== WORK TO COMPLETE ==
First find the line with "[0:02.00-0:02.10]", then reproduce it and all following lines of the data to the end, exactly and with no pictures, adding nothing.

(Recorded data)
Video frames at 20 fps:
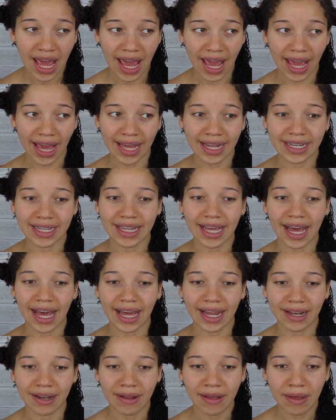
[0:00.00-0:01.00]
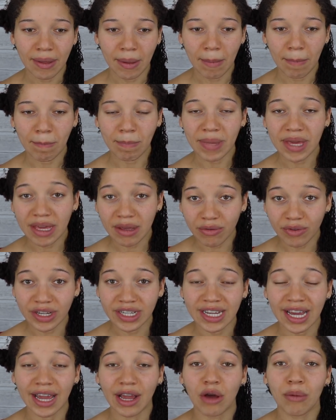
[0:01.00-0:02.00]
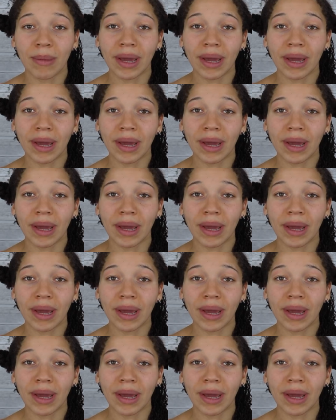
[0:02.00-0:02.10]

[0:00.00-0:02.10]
And that me retying on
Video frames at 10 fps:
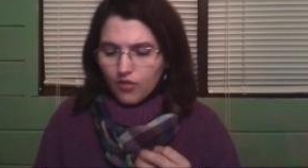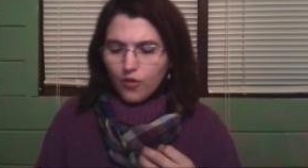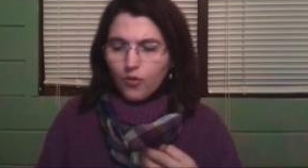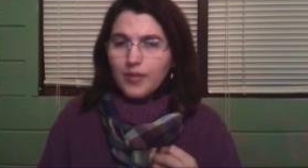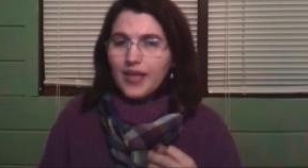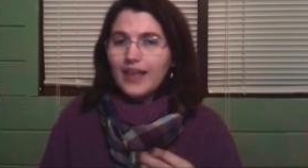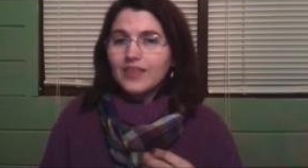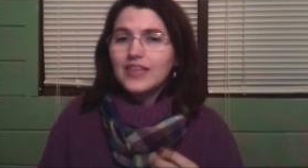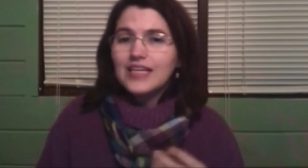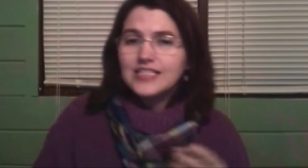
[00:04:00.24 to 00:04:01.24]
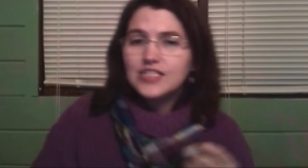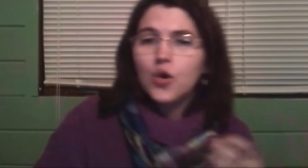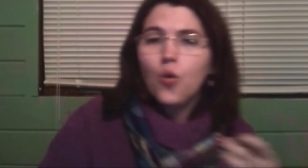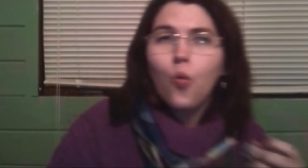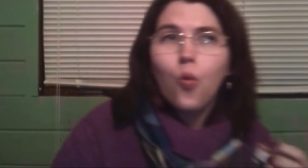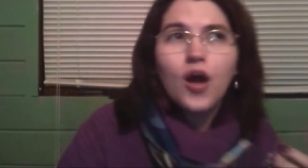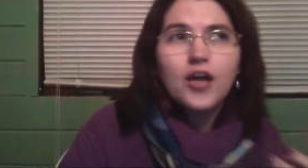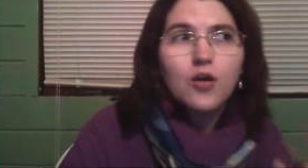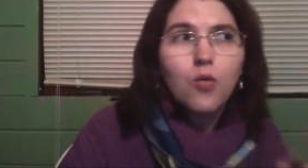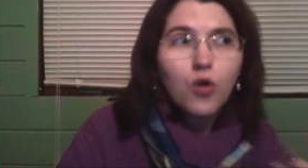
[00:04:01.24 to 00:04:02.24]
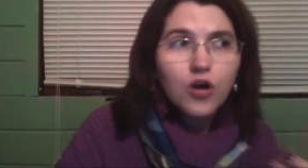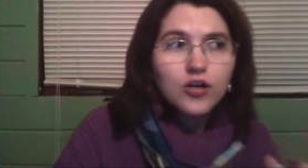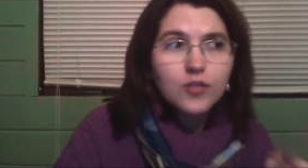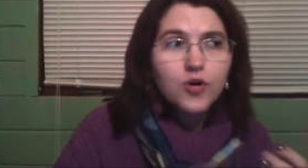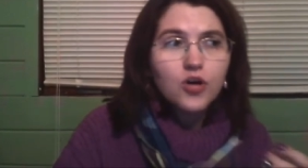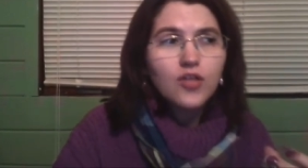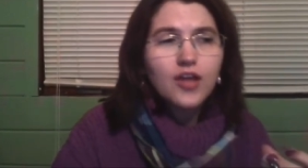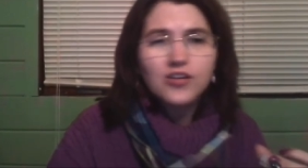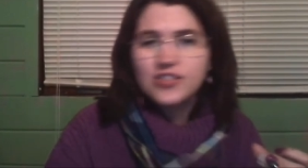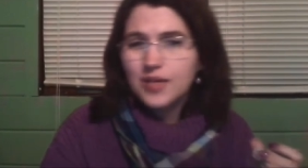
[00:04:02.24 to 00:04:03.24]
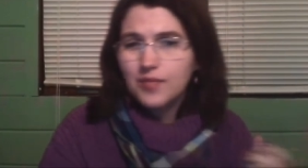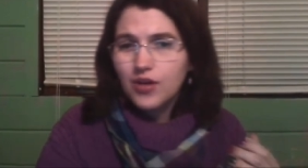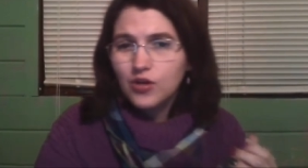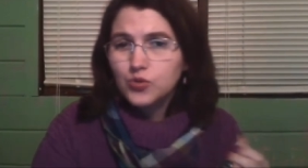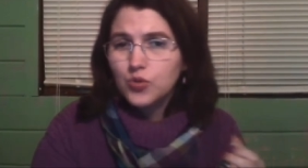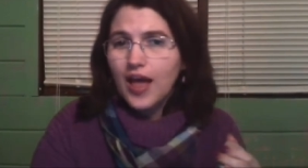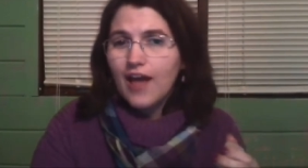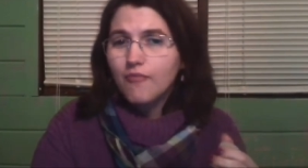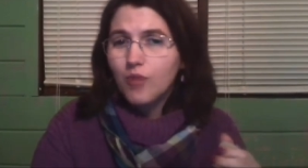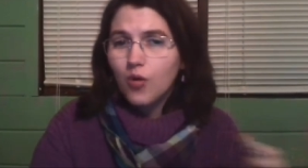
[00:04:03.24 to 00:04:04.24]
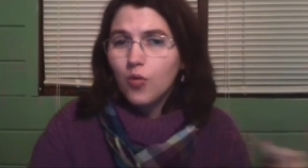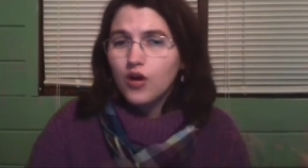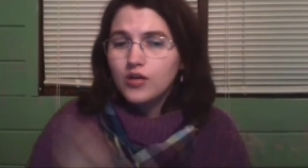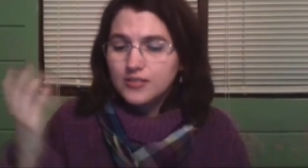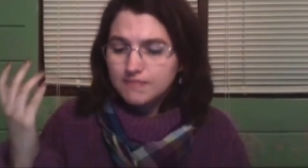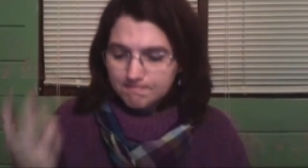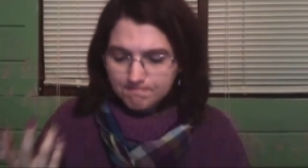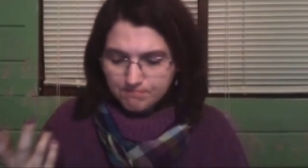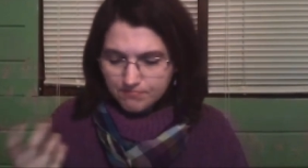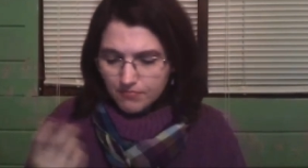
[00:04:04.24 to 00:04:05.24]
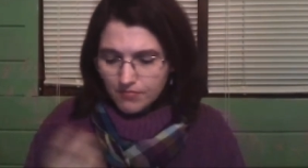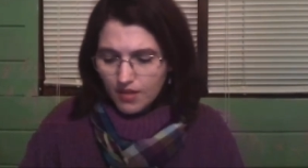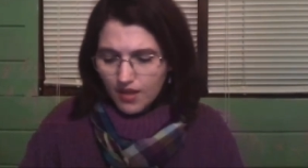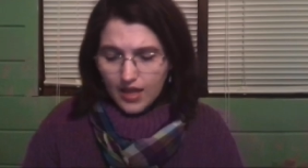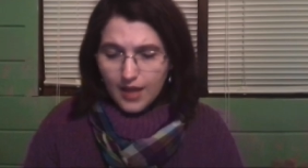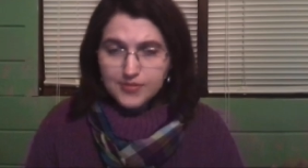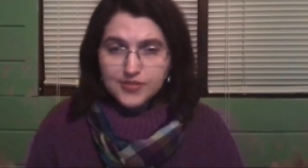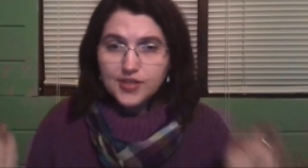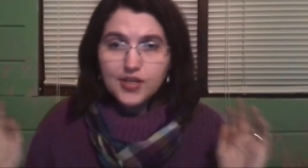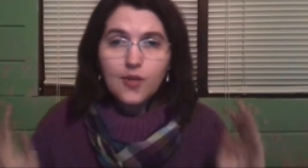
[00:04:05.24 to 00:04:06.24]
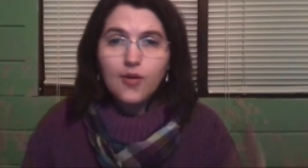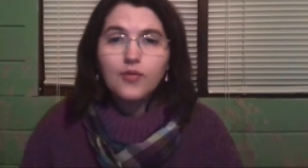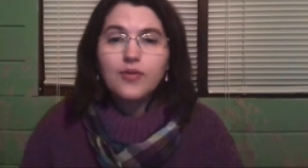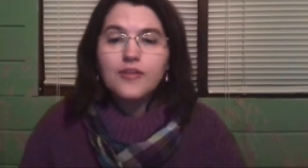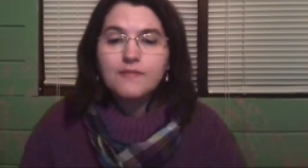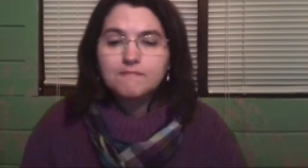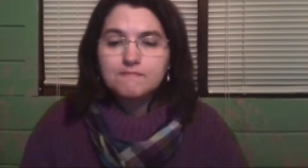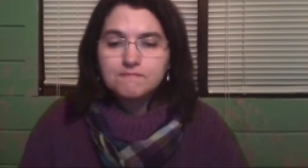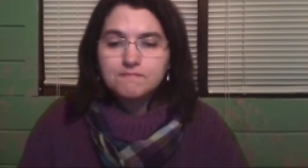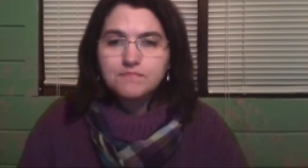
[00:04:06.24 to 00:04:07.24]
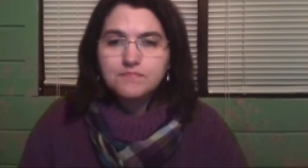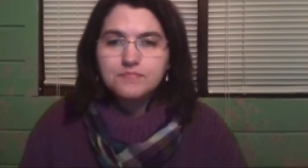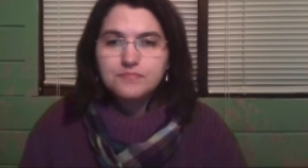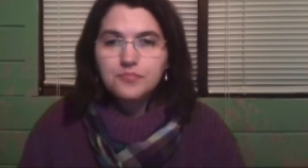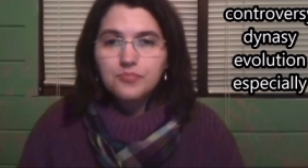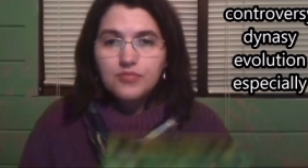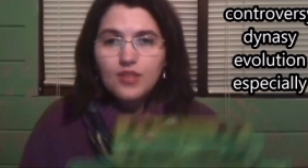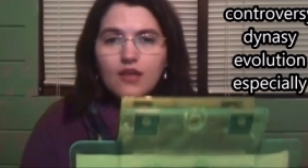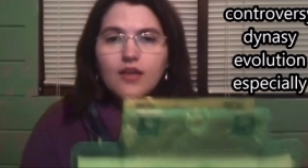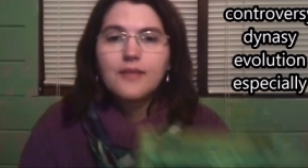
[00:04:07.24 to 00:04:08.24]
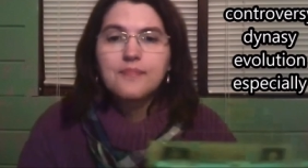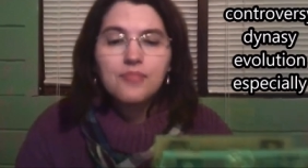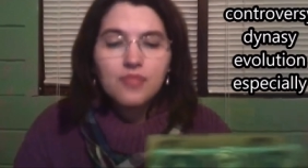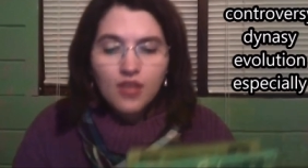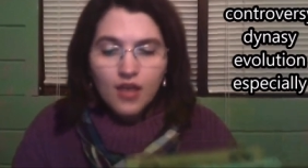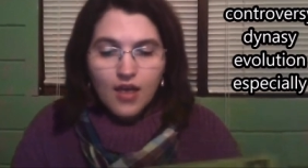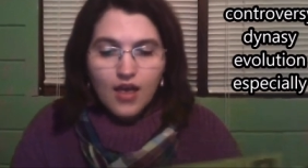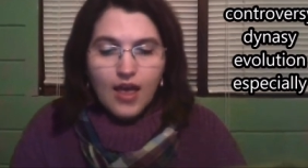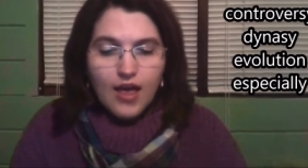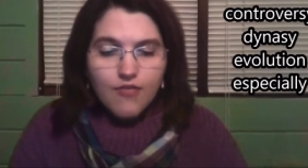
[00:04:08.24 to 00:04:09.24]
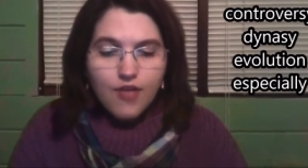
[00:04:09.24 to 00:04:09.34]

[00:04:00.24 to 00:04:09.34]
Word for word: there will be at least one word per letter. Some letters will have more words, and I'm just gonna go on with it. Okay, I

== EXERCISE OUTPUT ==
[0:02.00-0:02.10]

[0:00.00-0:02.10]
And that me retying on
Video frames at 10 fps:
[00:04:00.24 to 00:04:01.24]
[00:04:01.24 to 00:04:02.24]
[00:04:02.24 to 00:04:03.24]
[00:04:03.24 to 00:04:04.24]
[00:04:04.24 to 00:04:05.24]
[00:04:05.24 to 00:04:06.24]
[00:04:06.24 to 00:04:07.24]
[00:04:07.24 to 00:04:08.24]
[00:04:08.24 to 00:04:09.24]
[00:04:09.24 to 00:04:09.34]

[00:04:00.24 to 00:04:09.34]
Word for word: there will be at least one word per letter. Some letters will have more words, and I'm just gonna go on with it. Okay, I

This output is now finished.